What the exercise asks ->
Write out the listing exactly, dropping any picture it contains.

Working data ->
※ ※ ※

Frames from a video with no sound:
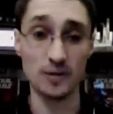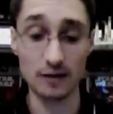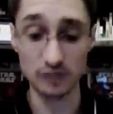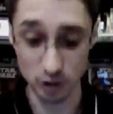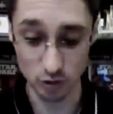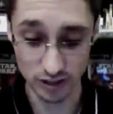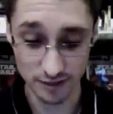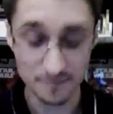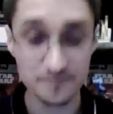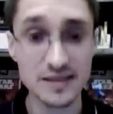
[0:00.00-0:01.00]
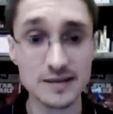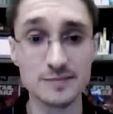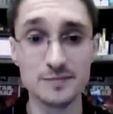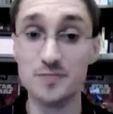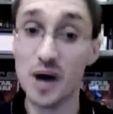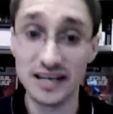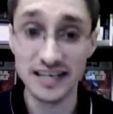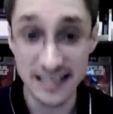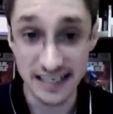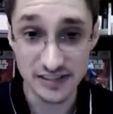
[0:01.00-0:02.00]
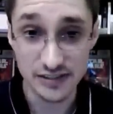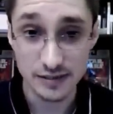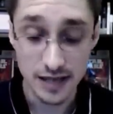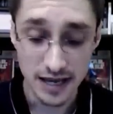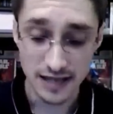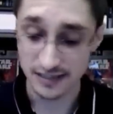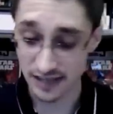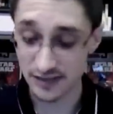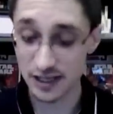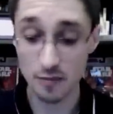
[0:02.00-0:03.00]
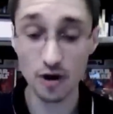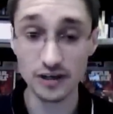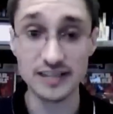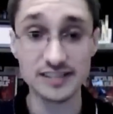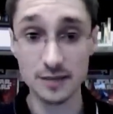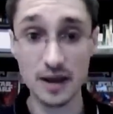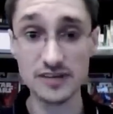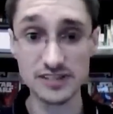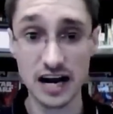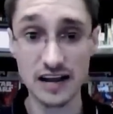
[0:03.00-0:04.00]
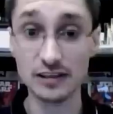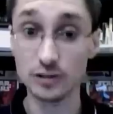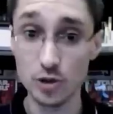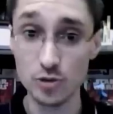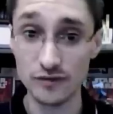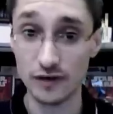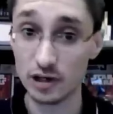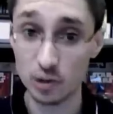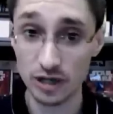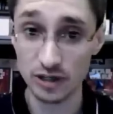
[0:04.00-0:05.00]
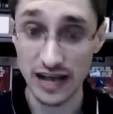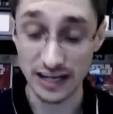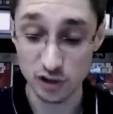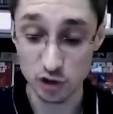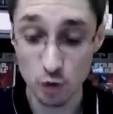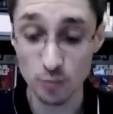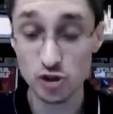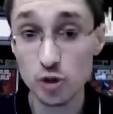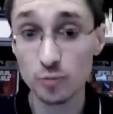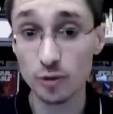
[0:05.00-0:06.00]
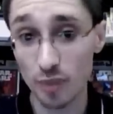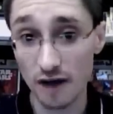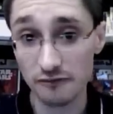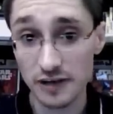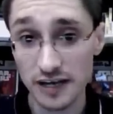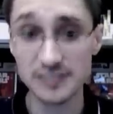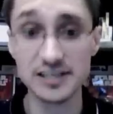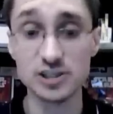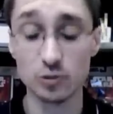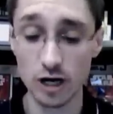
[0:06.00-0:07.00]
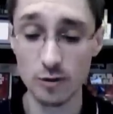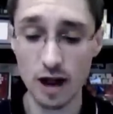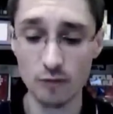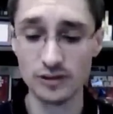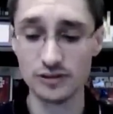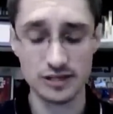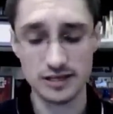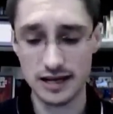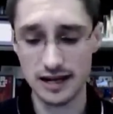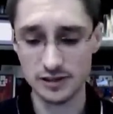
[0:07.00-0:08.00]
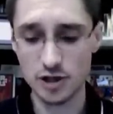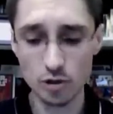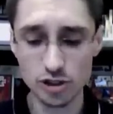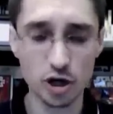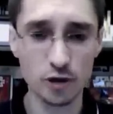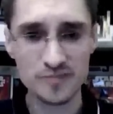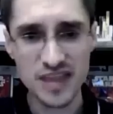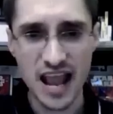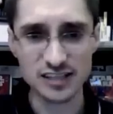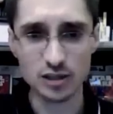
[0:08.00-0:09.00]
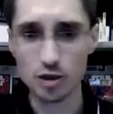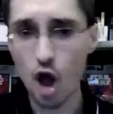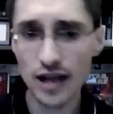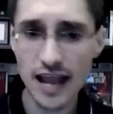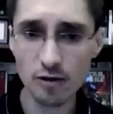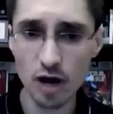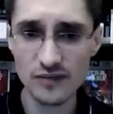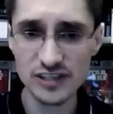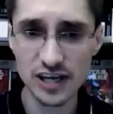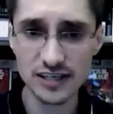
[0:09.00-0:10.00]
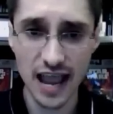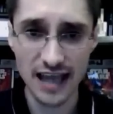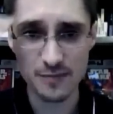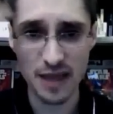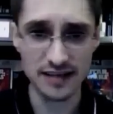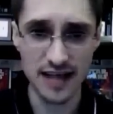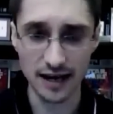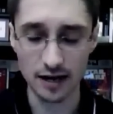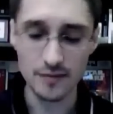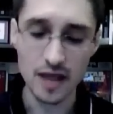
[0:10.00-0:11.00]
me that was Luke. But it is. Cynthia Martin has somehow decided that Luke very quickly got super, super buff, decides to run around with no shirt, has long hair all of a sudden, and a bandana.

※ ※ ※

Final answer ->
Frames from a video with no sound:
[0:00.00-0:01.00]
[0:01.00-0:02.00]
[0:02.00-0:03.00]
[0:03.00-0:04.00]
[0:04.00-0:05.00]
[0:05.00-0:06.00]
[0:06.00-0:07.00]
[0:07.00-0:08.00]
[0:08.00-0:09.00]
[0:09.00-0:10.00]
[0:10.00-0:11.00]
me that was Luke. But it is. Cynthia Martin has somehow decided that Luke very quickly got super, super buff, decides to run around with no shirt, has long hair all of a sudden, and a bandana.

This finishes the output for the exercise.